Requirement:
Transcription, pictures excluded: write out the data below exactly.

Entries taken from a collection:
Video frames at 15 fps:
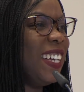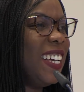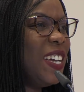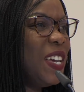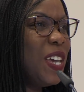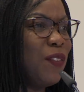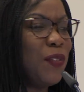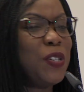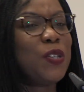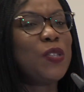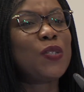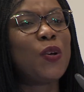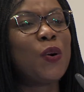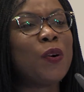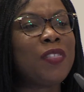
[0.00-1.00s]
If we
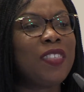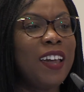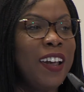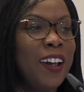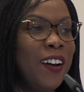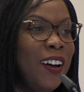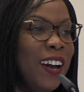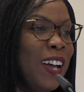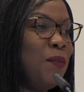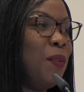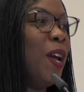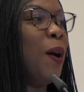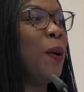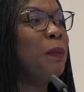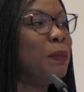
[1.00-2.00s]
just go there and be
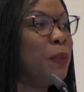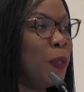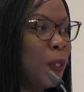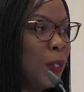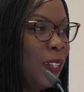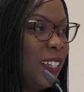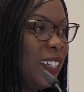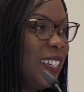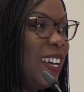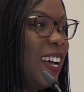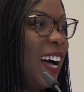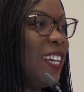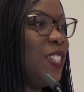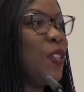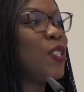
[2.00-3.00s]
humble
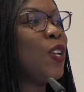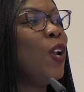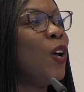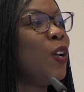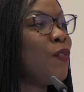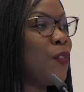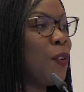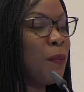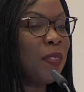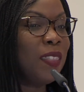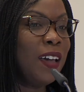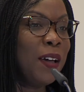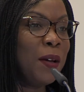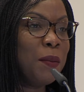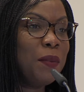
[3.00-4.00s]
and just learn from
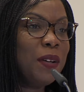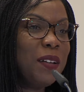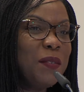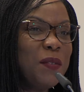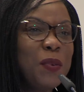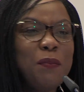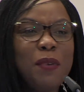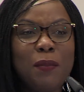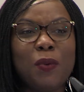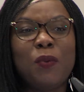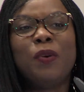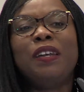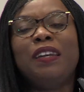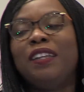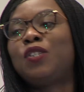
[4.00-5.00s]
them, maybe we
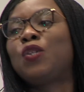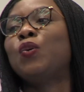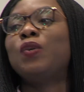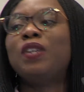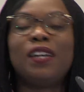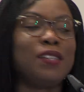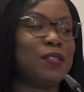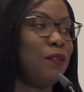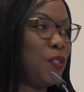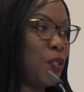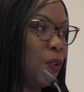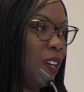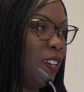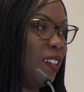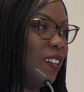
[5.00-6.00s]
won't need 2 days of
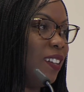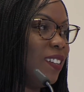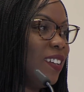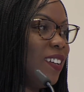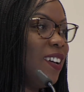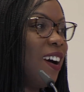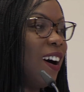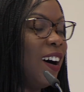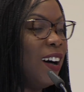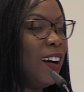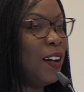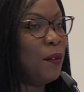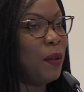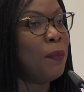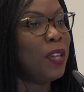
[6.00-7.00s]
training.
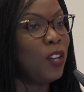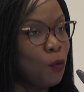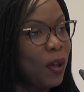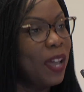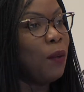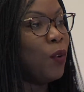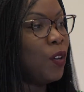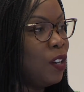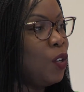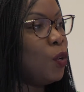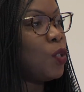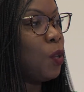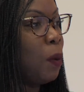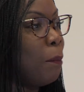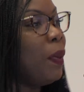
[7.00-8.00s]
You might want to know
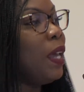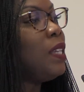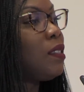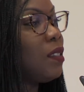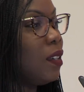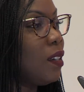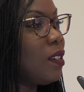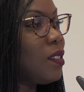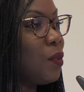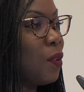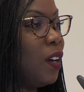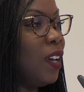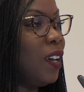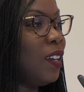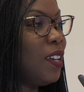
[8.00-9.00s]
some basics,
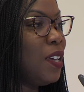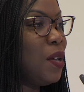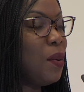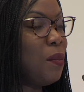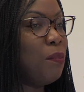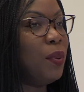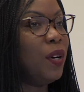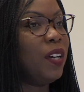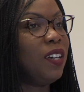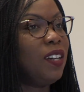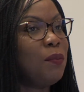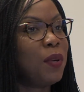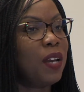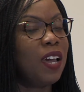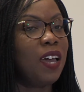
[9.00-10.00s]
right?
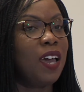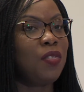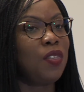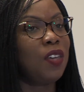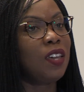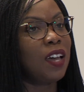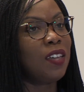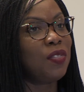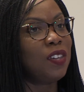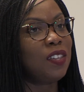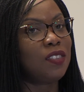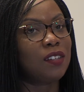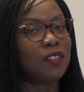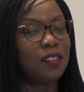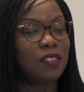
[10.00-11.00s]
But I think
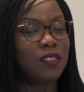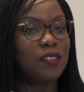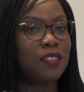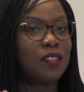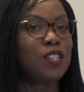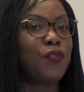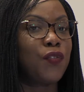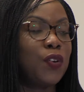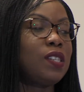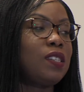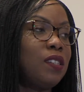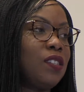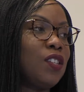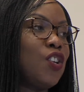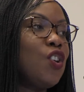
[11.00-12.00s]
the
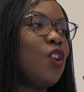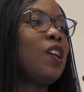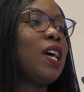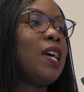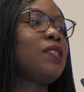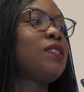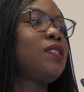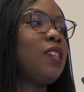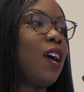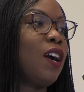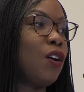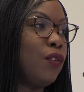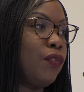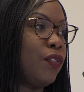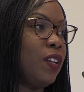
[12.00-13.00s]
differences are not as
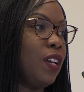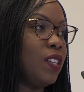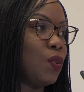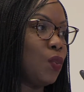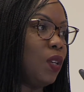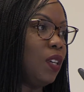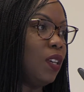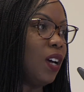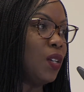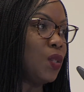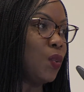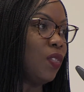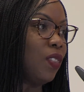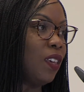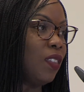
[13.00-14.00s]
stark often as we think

Task solution:
Video frames at 15 fps:
[0.00-1.00s]
If we
[1.00-2.00s]
just go there and be
[2.00-3.00s]
humble
[3.00-4.00s]
and just learn from
[4.00-5.00s]
them, maybe we
[5.00-6.00s]
won't need 2 days of
[6.00-7.00s]
training.
[7.00-8.00s]
You might want to know
[8.00-9.00s]
some basics,
[9.00-10.00s]
right?
[10.00-11.00s]
But I think
[11.00-12.00s]
the
[12.00-13.00s]
differences are not as
[13.00-14.00s]
stark often as we think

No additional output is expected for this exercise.